_Your objective_
Quote all lines below exactly. Images stay out.

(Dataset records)
====================

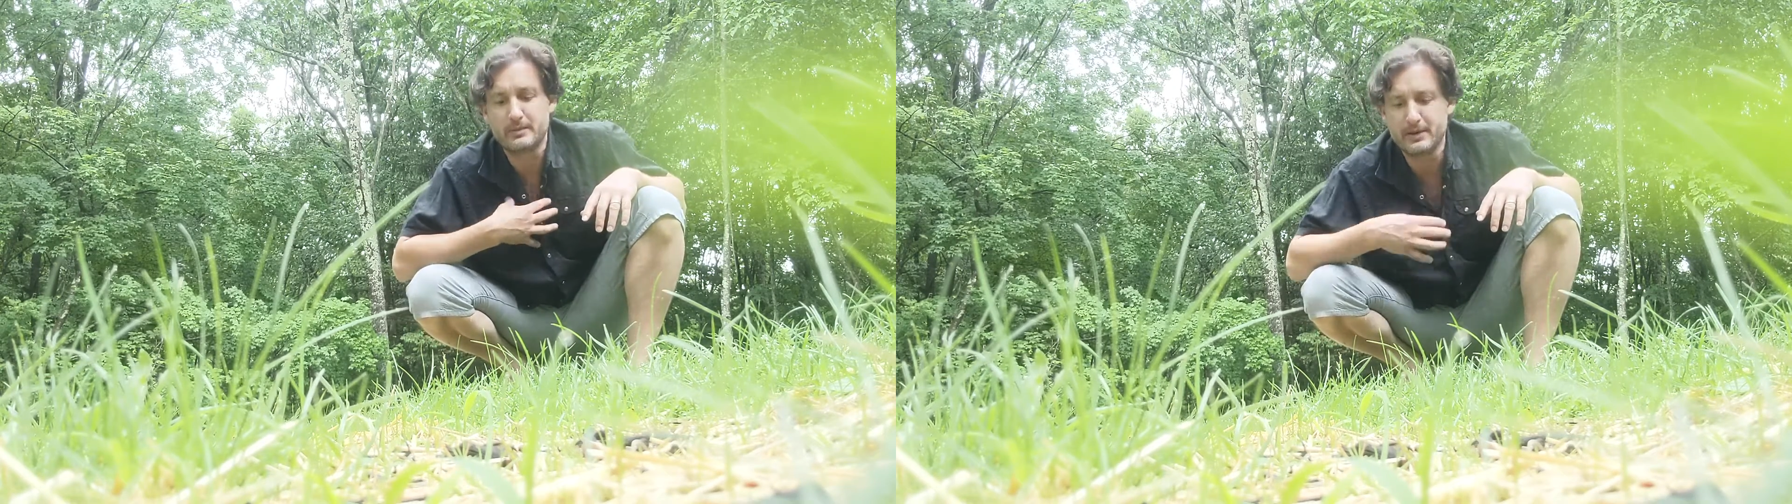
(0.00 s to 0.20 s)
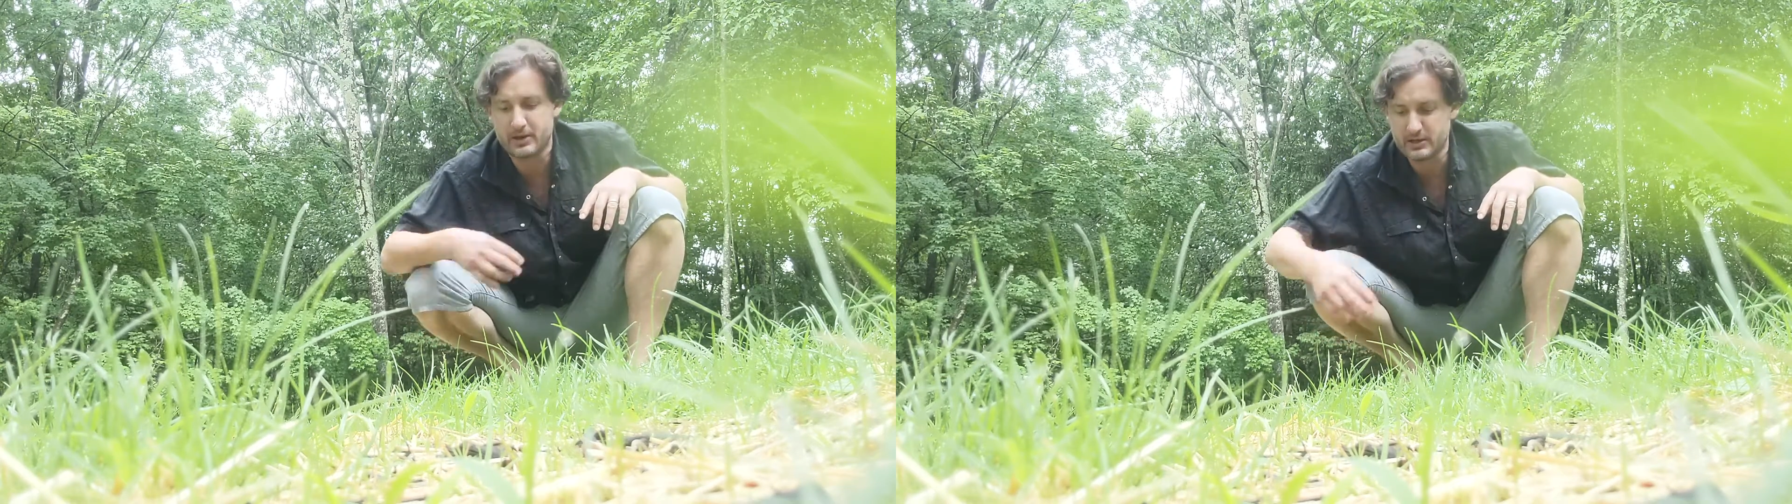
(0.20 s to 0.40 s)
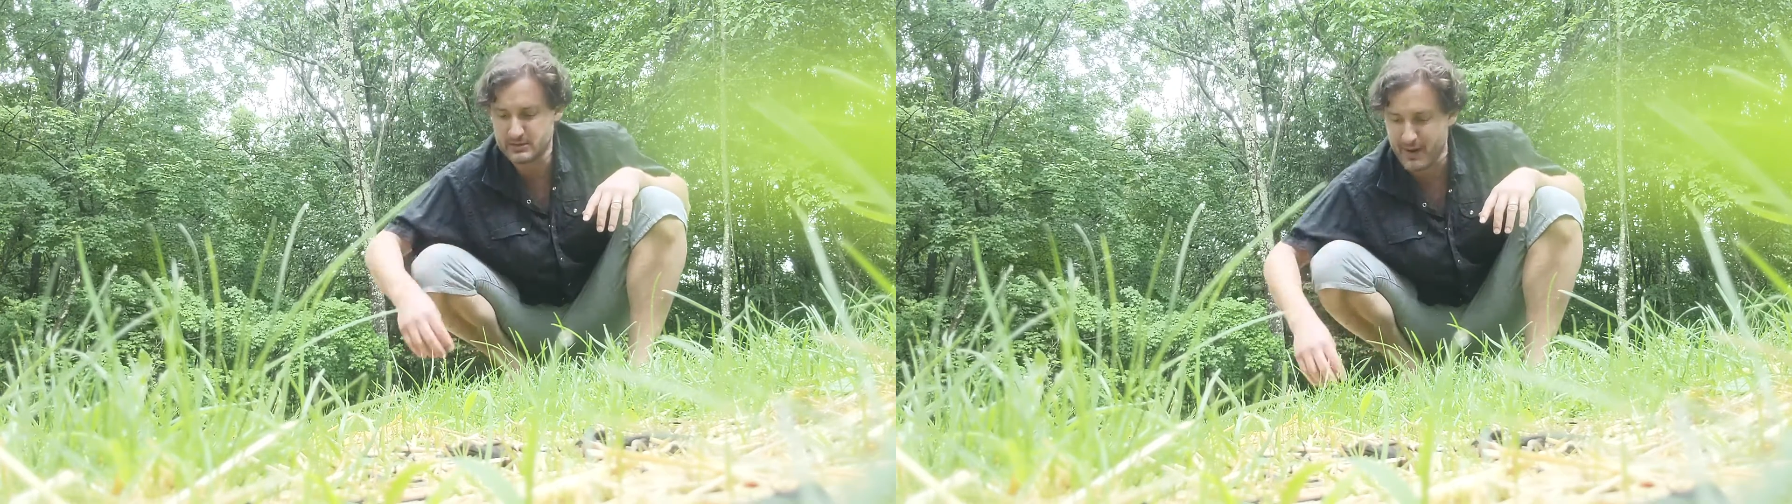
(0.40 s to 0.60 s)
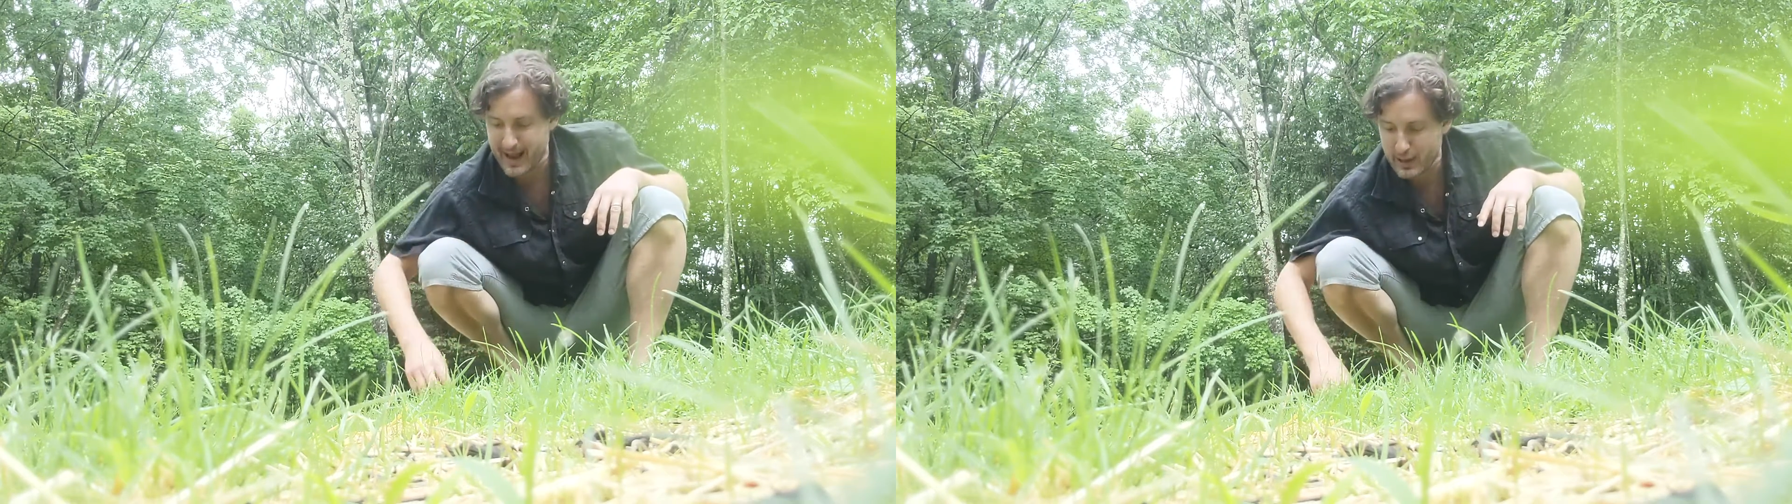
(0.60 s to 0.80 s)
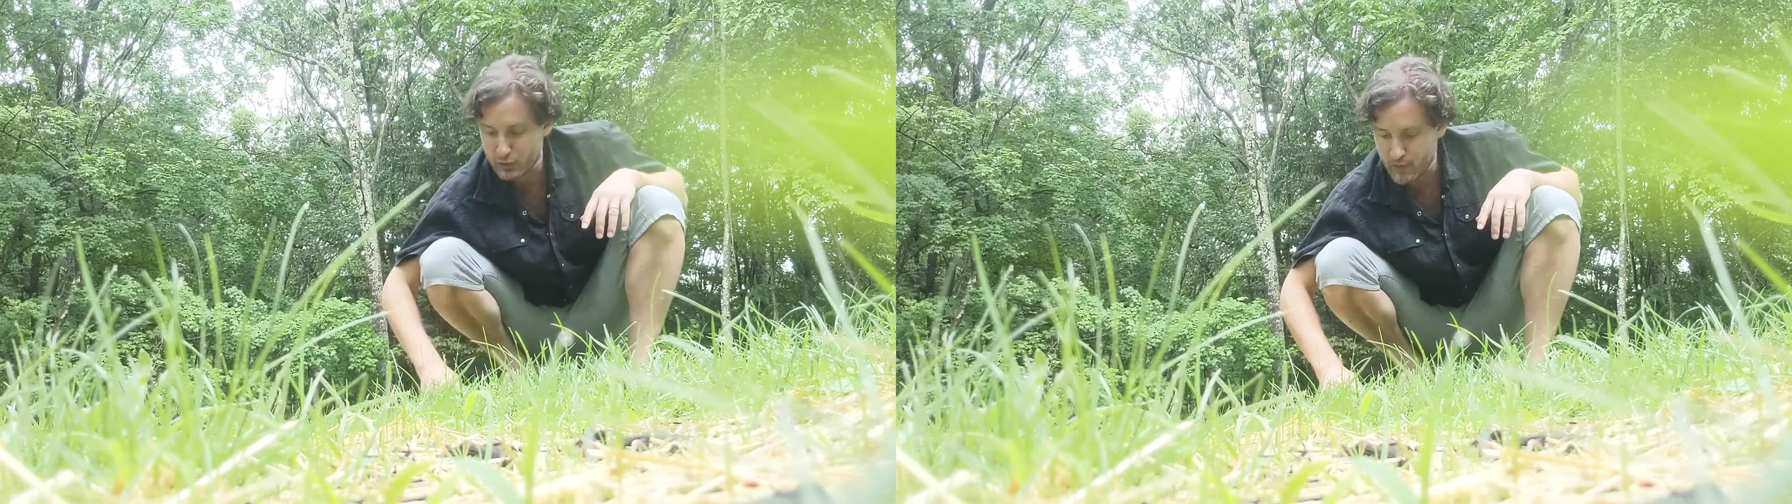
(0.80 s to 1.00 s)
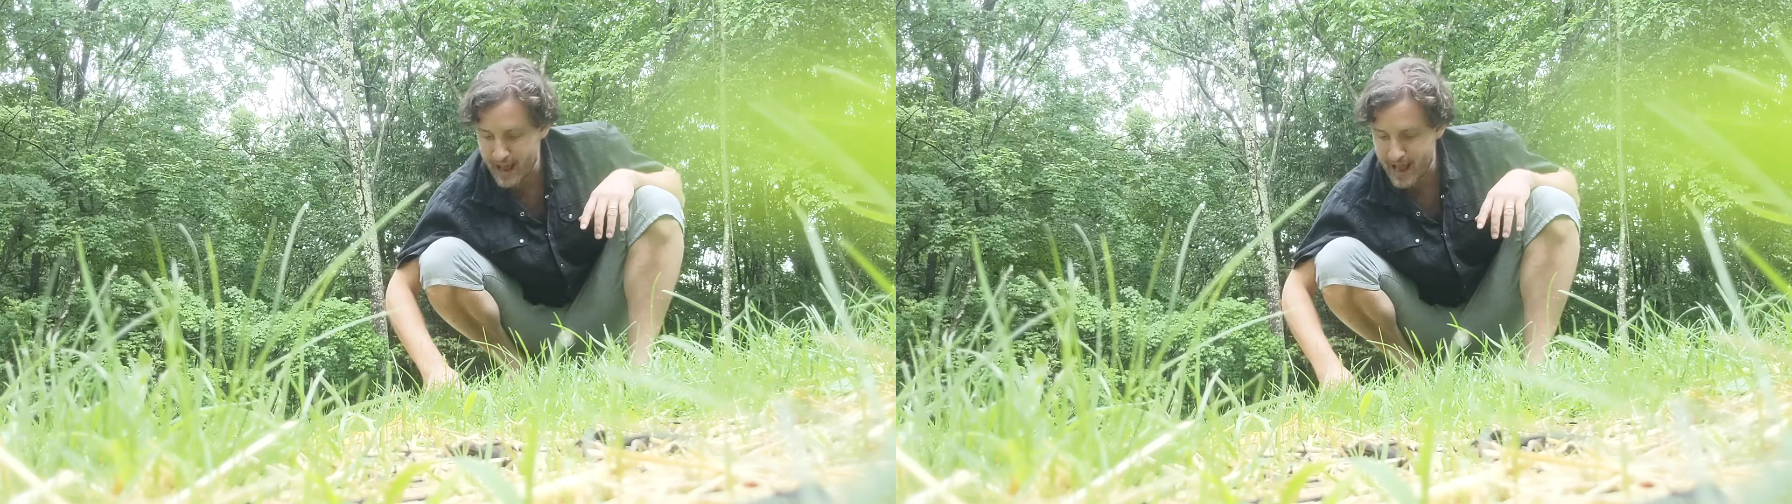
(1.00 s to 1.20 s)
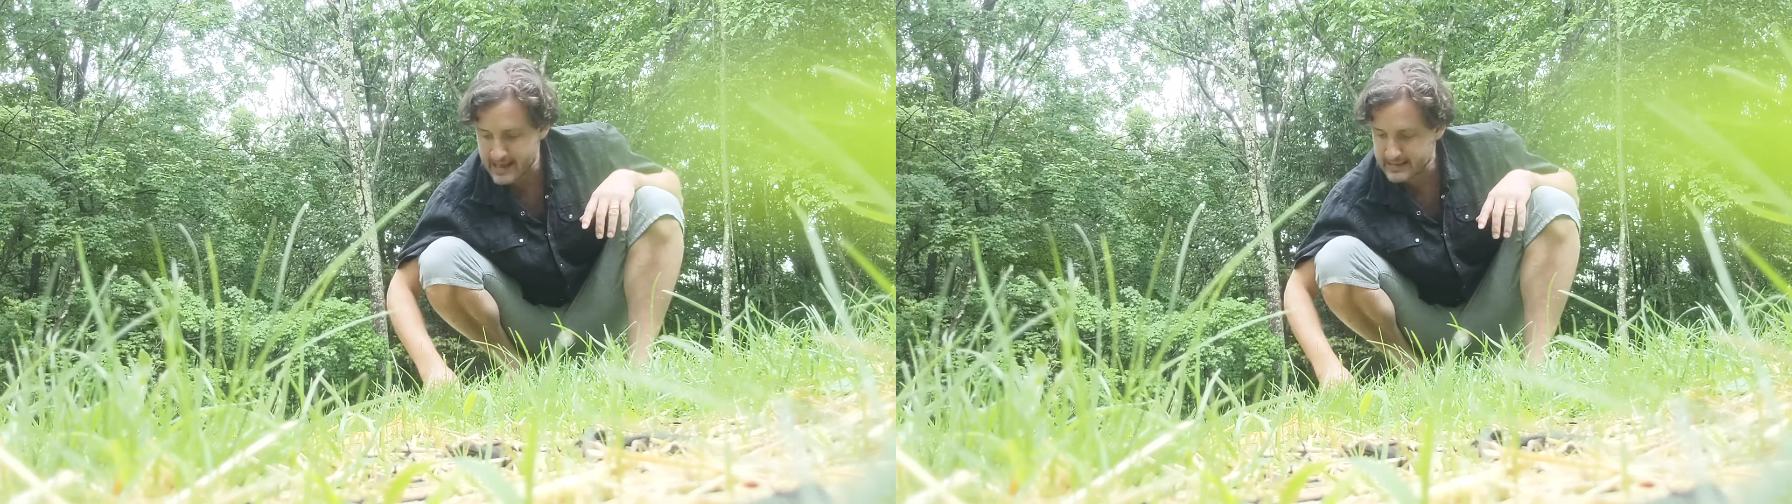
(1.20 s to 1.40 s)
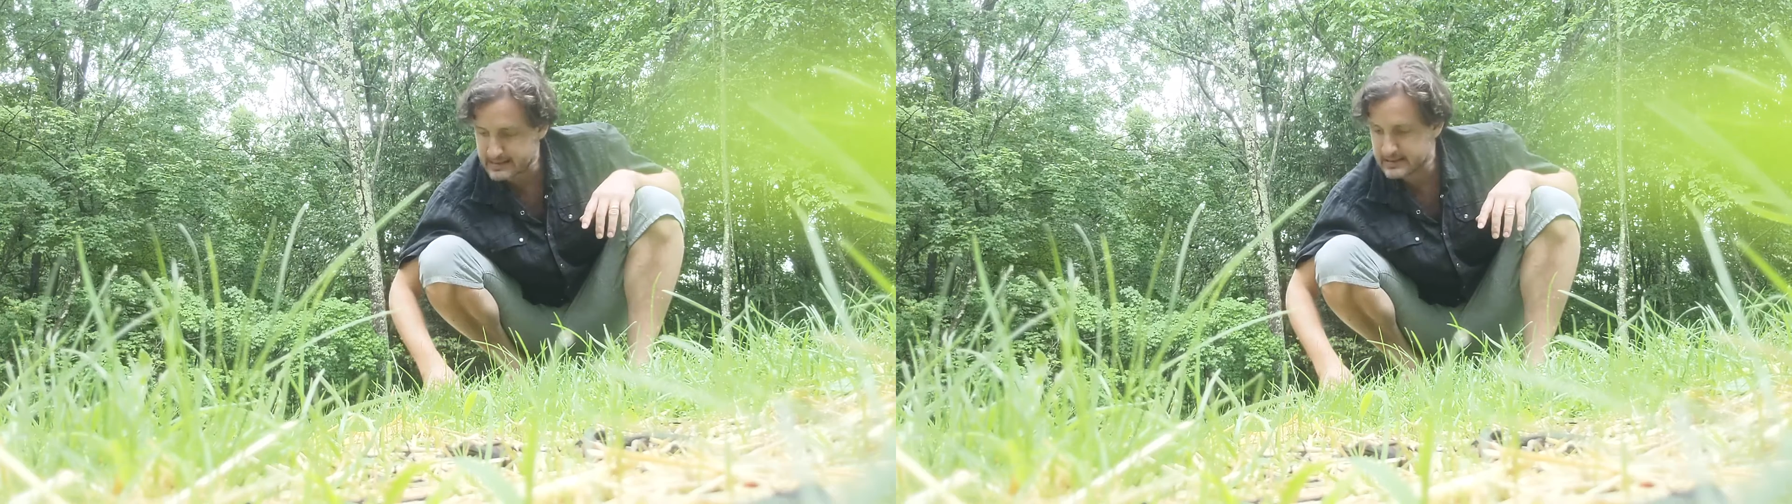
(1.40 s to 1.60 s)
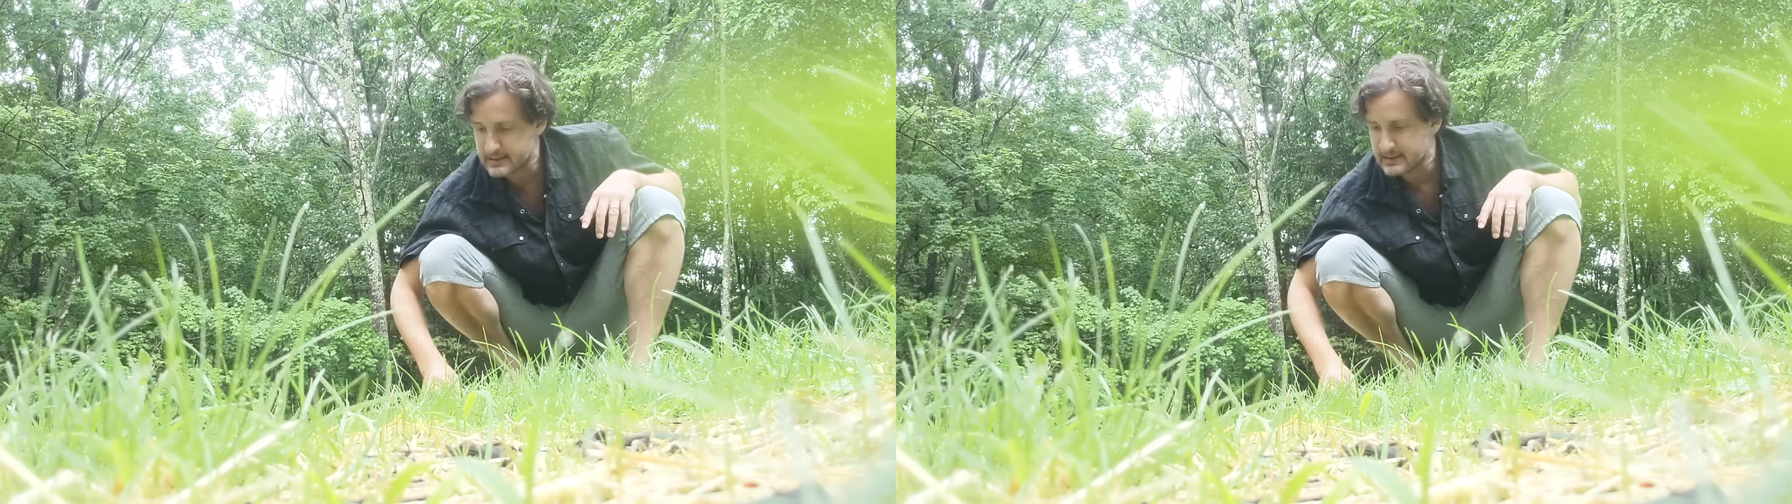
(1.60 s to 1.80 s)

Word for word: because my grass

====================

_The answer_
(0.00 s to 0.20 s)
(0.20 s to 0.40 s)
(0.40 s to 0.60 s)
(0.60 s to 0.80 s)
(0.80 s to 1.00 s)
(1.00 s to 1.20 s)
(1.20 s to 1.40 s)
(1.40 s to 1.60 s)
(1.60 s to 1.80 s)

Word for word: because my grass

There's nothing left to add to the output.